Collected data entries
_ _ _ _ _ _ _

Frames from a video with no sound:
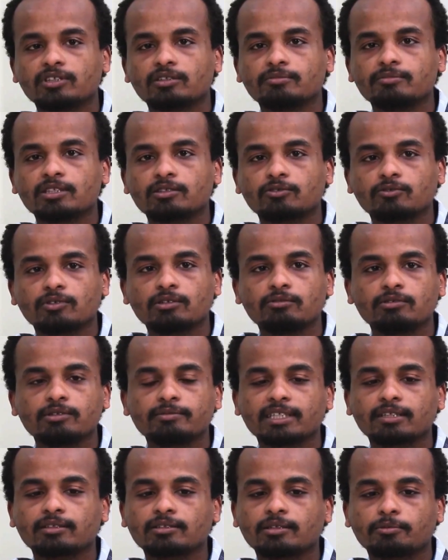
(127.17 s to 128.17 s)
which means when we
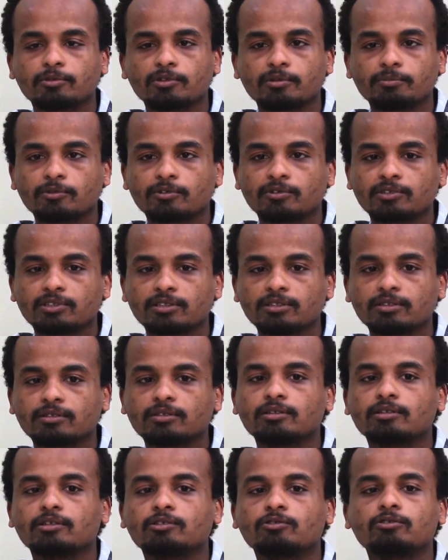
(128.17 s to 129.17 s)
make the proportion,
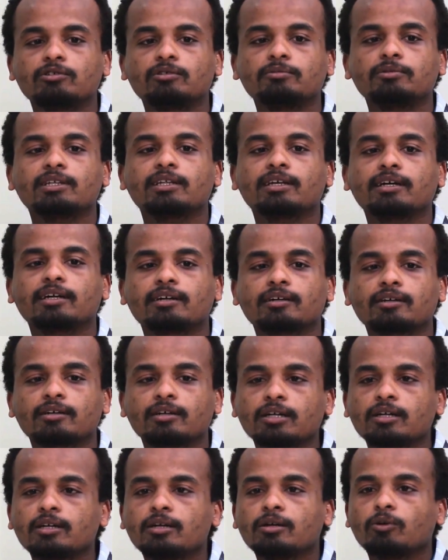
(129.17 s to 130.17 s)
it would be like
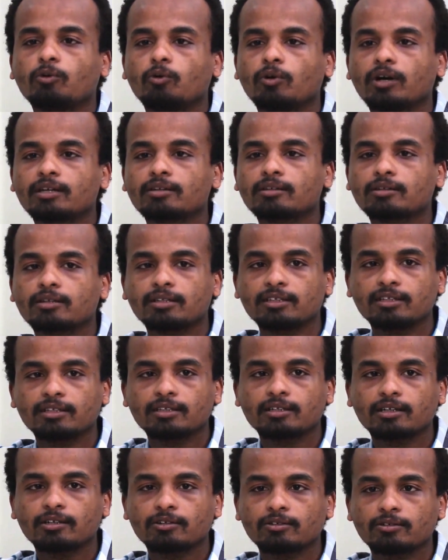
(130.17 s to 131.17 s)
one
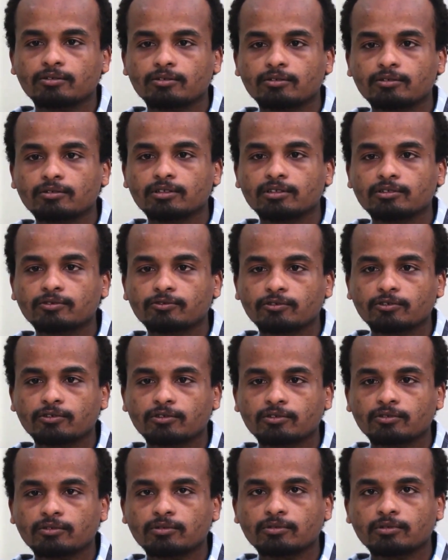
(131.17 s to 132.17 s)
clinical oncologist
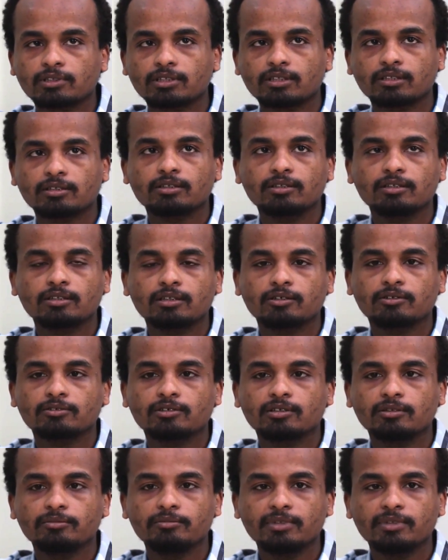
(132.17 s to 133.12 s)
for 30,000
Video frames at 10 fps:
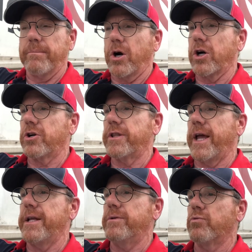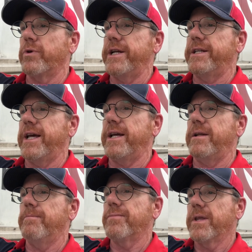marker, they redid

_ _ _ _ _ _ _

* Required work
Your answer should be every line above, written out exactly, with no pictures.

* Result of the task
Frames from a video with no sound:
(127.17 s to 128.17 s)
which means when we
(128.17 s to 129.17 s)
make the proportion,
(129.17 s to 130.17 s)
it would be like
(130.17 s to 131.17 s)
one
(131.17 s to 132.17 s)
clinical oncologist
(132.17 s to 133.12 s)
for 30,000
Video frames at 10 fps:
marker, they redid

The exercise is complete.